Grazie a questo spettrometro, i ricercatori italiani sono stati in grado di portare a casa risultati straordinari. De Sanctis sottolinea: «Per quanto riguarda Vesta, lo strumento ha confermato che è l’asteroide progenitore di una classe di meteoriti basaltiche, le HED (eucriti, howarditi e diogeniti). Questi frammenti di Vesta sono estremamente antichi, tanto che possiamo considerarlo come il più antico pianeta formatosi e sopravvissuto fino ad oggi. Inoltre, VIR ha messo in evidenza che Vesta è differenziato come lo è la Terra e ha scoperto l’olivina sulla sua superficie, un minerale che si forma nel mantello e che quindi viene considerato un tracciante del processo di evoluzione». Continua: «Sorprendente è stata anche la scoperta di materiali scuri ricchi di OH. Si ritiene che questi materiali siano stati trasportati su Vesta in una fase molto primordiale, forse la stessa in cui è stata portata l’acqua sulla Terra». Passando a Cerere «la lista è lunga. Potrei dire che la scoperta di fillosilicati ammoniati come costituenti base della sua superficie ha aperto una serie di questioni ed implicazioni sull’origine stessa di Cerere. Somiglia molto più ad un satellite ghiacciato che ad un corpo del tipo di Vesta. Questa somiglianza è stata confermata anche da altre scoperte di VIR, come la presenza di carbonati in quantità ragguardevoli, in particolare di carbonati di sodio, scoperti anche nel plume di Encelado. Altra scoperta di VIR è stata la presenza di materiale organico alifatico. Anche in questo caso il materiale è molto abbondante sebbene localizzato. Nel complesso, VIR ha indicato che Cerere è un corpo di grande interesse astrobiologico, perché la sua superficie è ricoperta di minerali formatisi per azione idrotermale».

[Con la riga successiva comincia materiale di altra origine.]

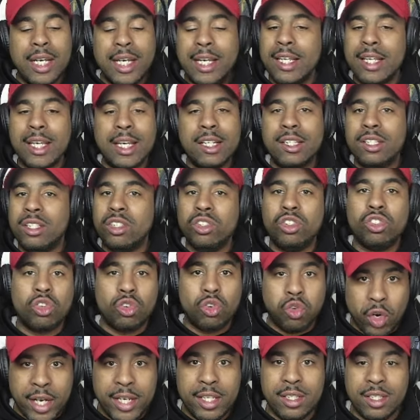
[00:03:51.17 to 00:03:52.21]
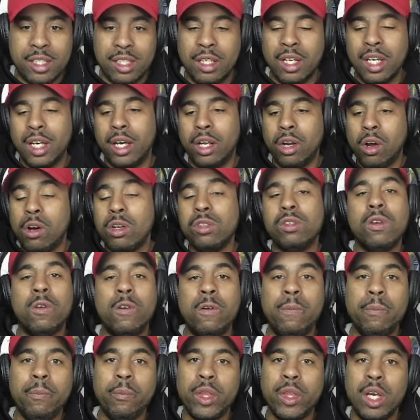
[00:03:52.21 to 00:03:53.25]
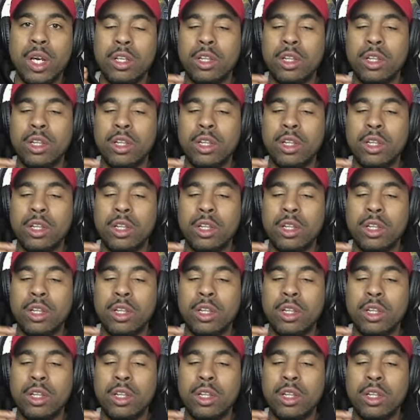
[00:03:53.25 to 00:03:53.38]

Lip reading: It's just crazy. And also,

De Sanctis conclude dicendo che i risultati sono stati ottenuti «grazie ad un team qualificato e molto coinvolto nei vari aspetti della missione, dalla pianificazione delle operazioni alla analisi dei dati. Per ottenere buoni risultati è necessario avere un buono strumento, come nel nostro caso, ma soprattutto scegliere bene il target da osservare. La scelta di questi due target, a mio avviso, è stata la migliore che potesse essere fatta per lo studio del Sistema solare primordiale».